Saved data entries

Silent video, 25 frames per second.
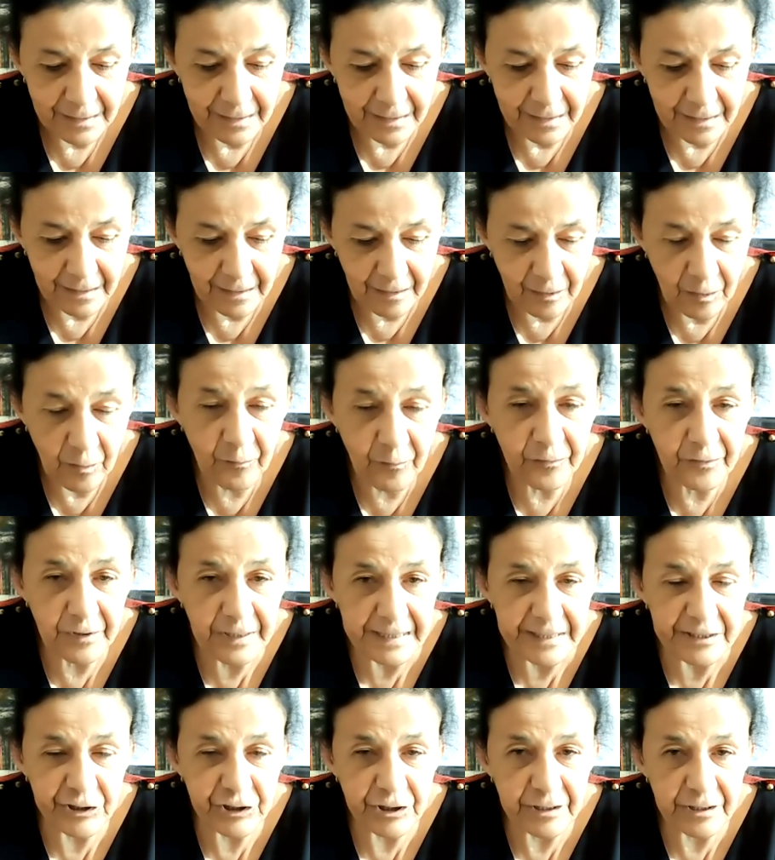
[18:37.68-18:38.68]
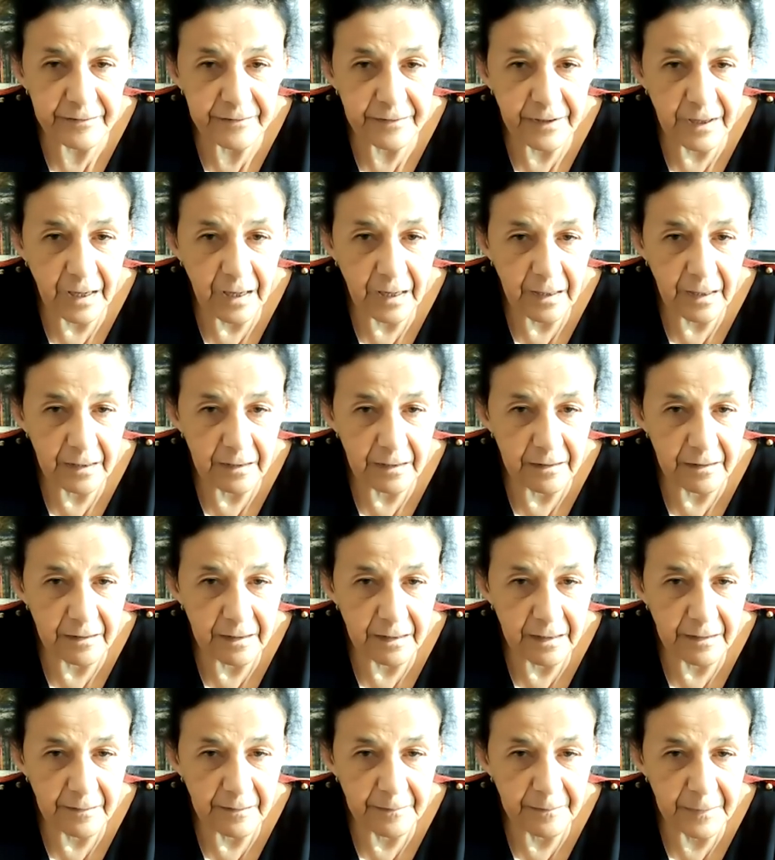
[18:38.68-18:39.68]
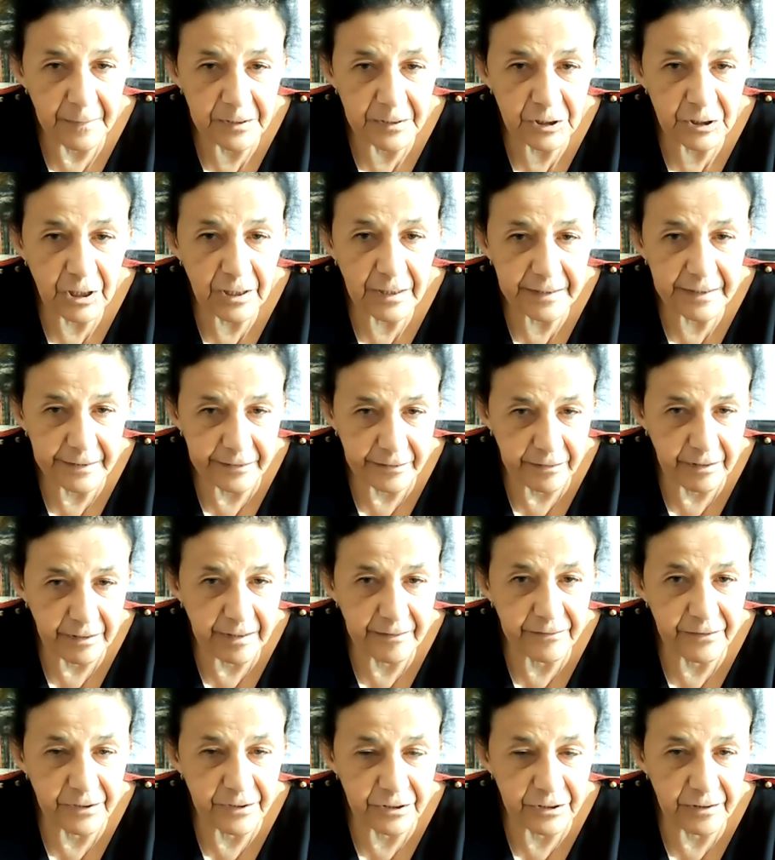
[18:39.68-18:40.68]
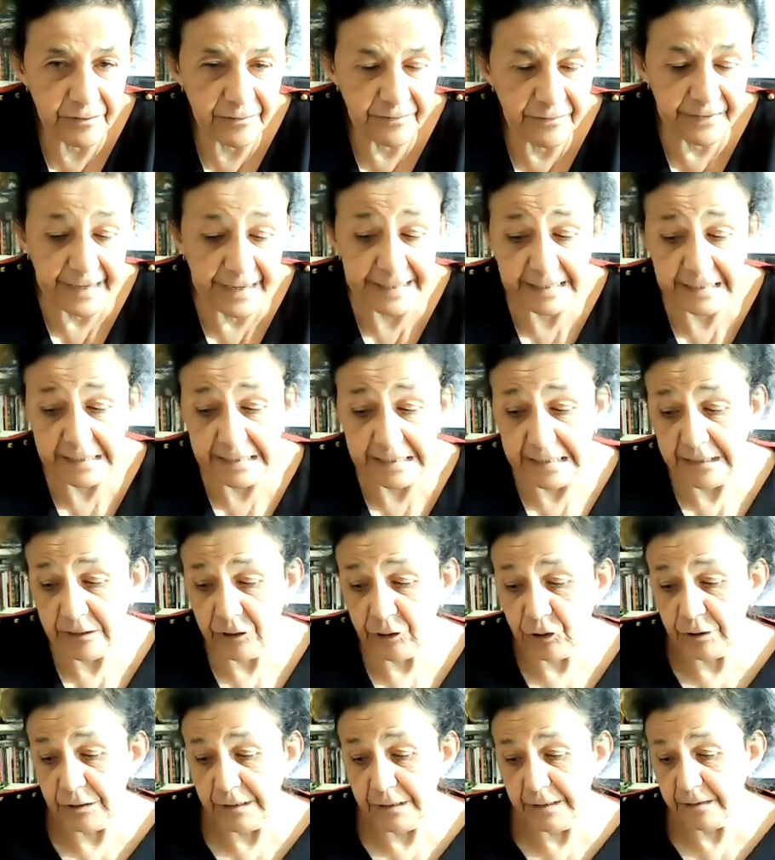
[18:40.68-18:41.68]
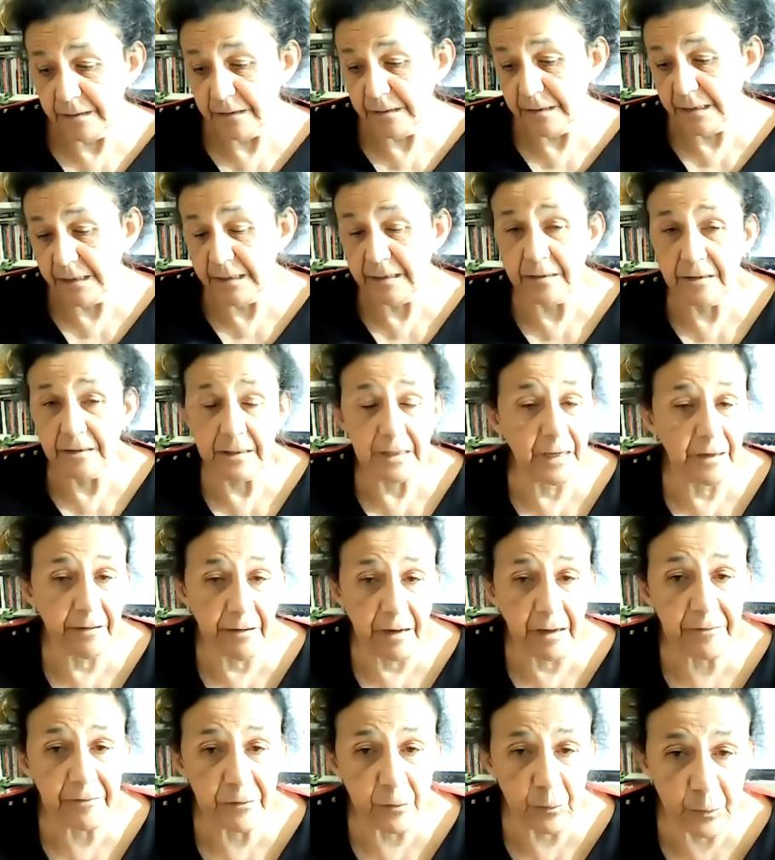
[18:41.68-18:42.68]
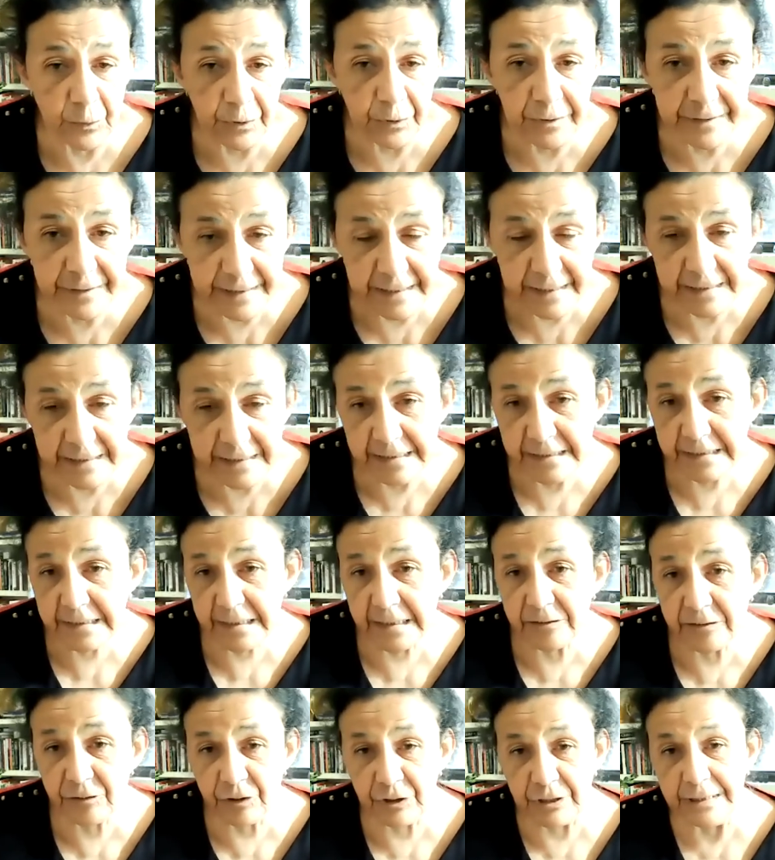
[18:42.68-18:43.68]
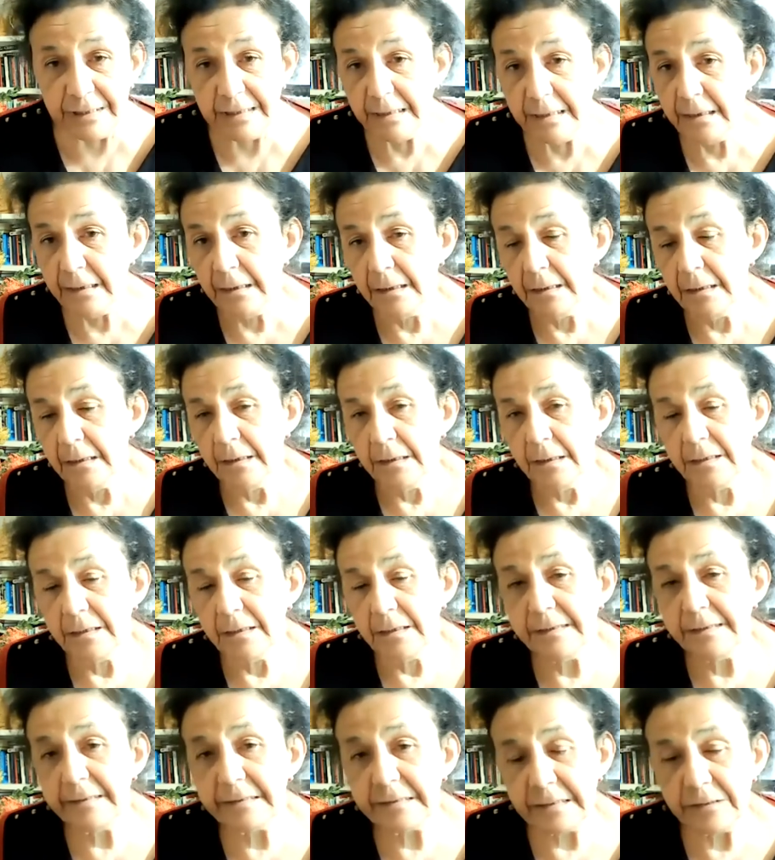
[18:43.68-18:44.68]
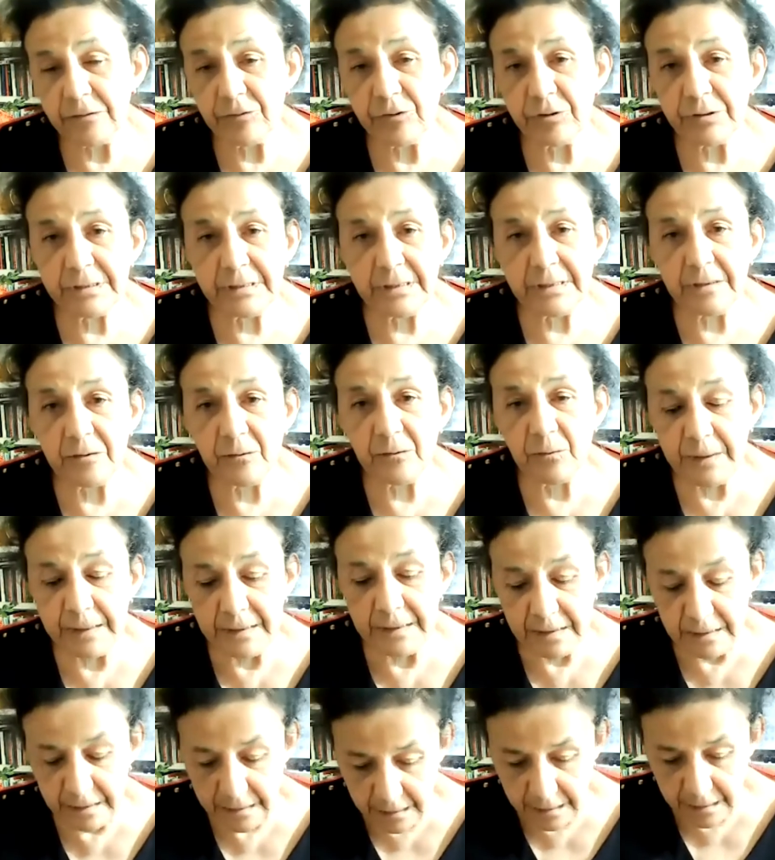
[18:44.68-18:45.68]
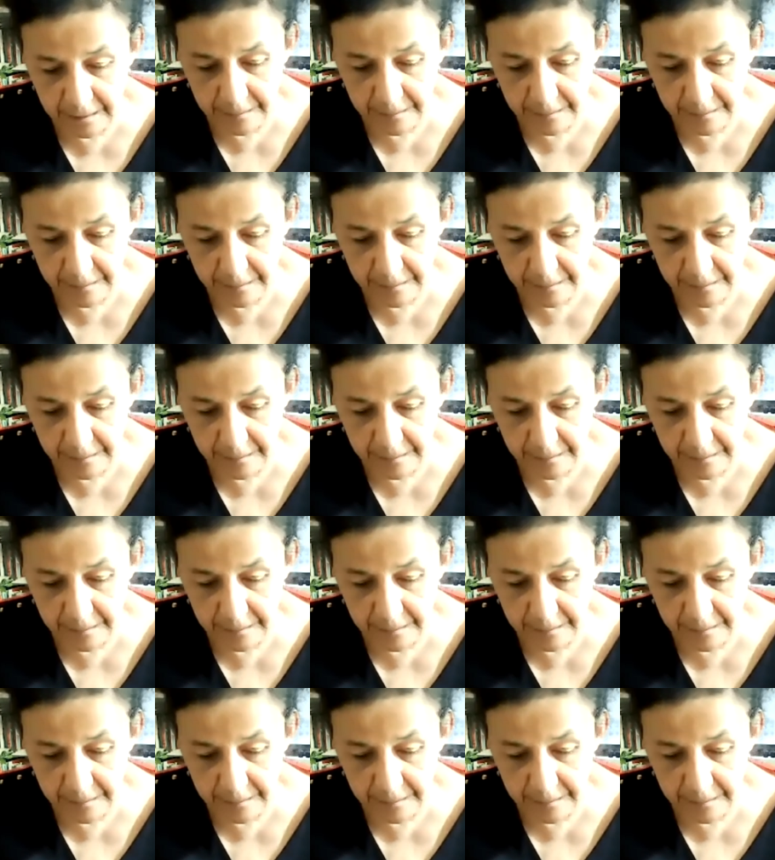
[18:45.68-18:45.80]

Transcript: hopefully achieve a much higher coverage of vaccination in around the world and in this country. I think it's interesting when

Problem - From the line containing "[18:38.68-18:39.68]" to the end of the data above, give those lines again verbatim, with both endpoints included and no images.

Reply -
[18:38.68-18:39.68]
[18:39.68-18:40.68]
[18:40.68-18:41.68]
[18:41.68-18:42.68]
[18:42.68-18:43.68]
[18:43.68-18:44.68]
[18:44.68-18:45.68]
[18:45.68-18:45.80]

Transcript: hopefully achieve a much higher coverage of vaccination in around the world and in this country. I think it's interesting when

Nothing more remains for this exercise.